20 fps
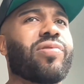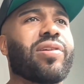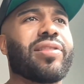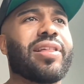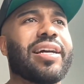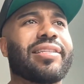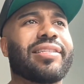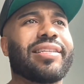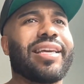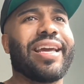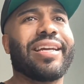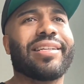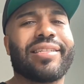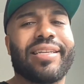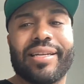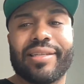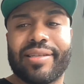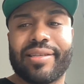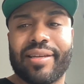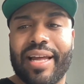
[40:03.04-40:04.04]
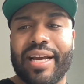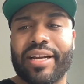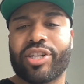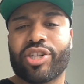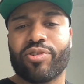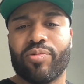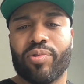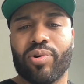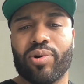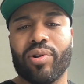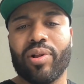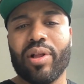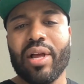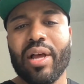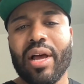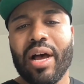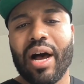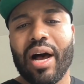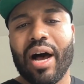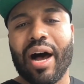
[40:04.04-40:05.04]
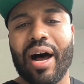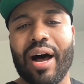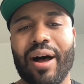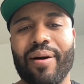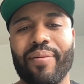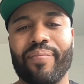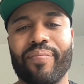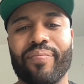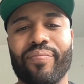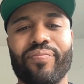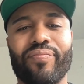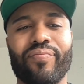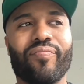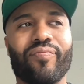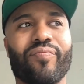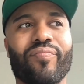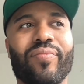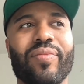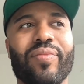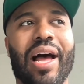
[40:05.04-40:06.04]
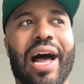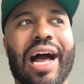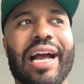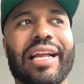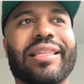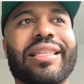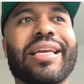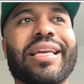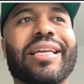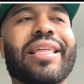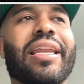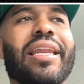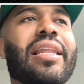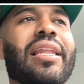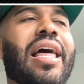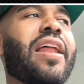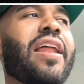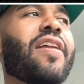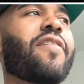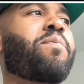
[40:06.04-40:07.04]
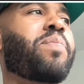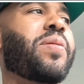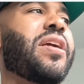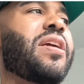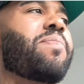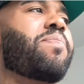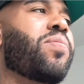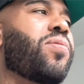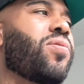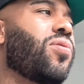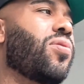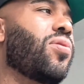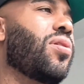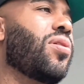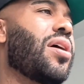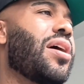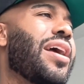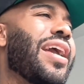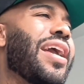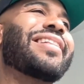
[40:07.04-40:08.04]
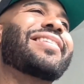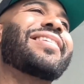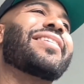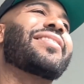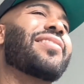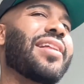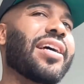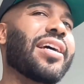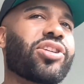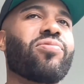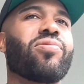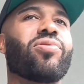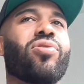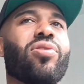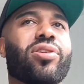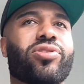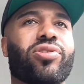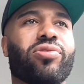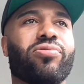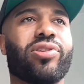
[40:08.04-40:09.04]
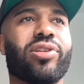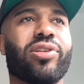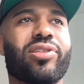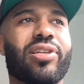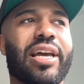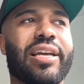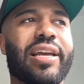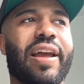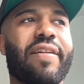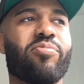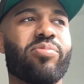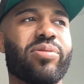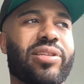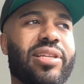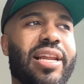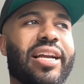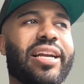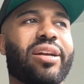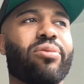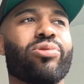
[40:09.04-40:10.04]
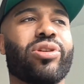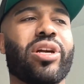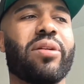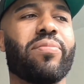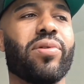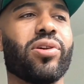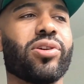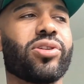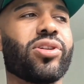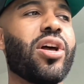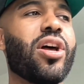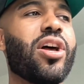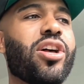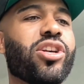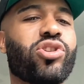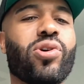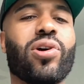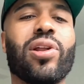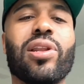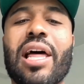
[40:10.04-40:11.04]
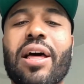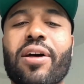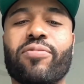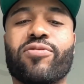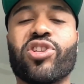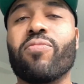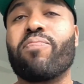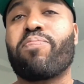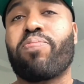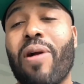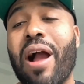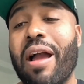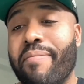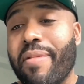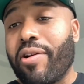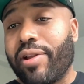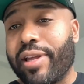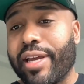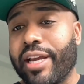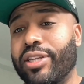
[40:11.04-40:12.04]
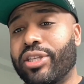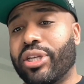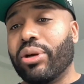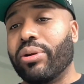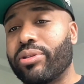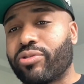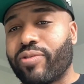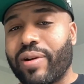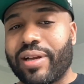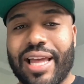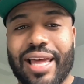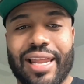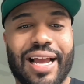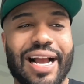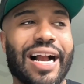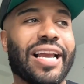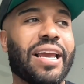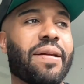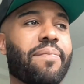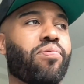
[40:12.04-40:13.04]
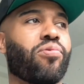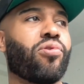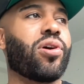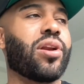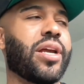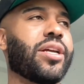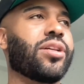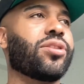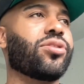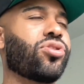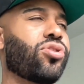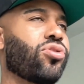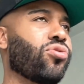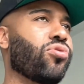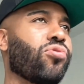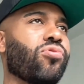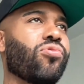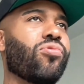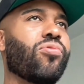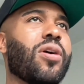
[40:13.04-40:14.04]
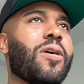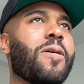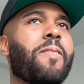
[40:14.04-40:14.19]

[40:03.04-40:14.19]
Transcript: that's anti-intellectual, um, I think that a lot of people, anti-intellectual, and also just like everyone's in echo chambers. So primarily adults read that. Like I get brought into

··········

▶ TASK PROMPT
Give the data again exactly as written, with all pictures left out.

▶ TASK RESULT
20 fps
[40:03.04-40:04.04]
[40:04.04-40:05.04]
[40:05.04-40:06.04]
[40:06.04-40:07.04]
[40:07.04-40:08.04]
[40:08.04-40:09.04]
[40:09.04-40:10.04]
[40:10.04-40:11.04]
[40:11.04-40:12.04]
[40:12.04-40:13.04]
[40:13.04-40:14.04]
[40:14.04-40:14.19]

[40:03.04-40:14.19]
Transcript: that's anti-intellectual, um, I think that a lot of people, anti-intellectual, and also just like everyone's in echo chambers. So primarily adults read that. Like I get brought into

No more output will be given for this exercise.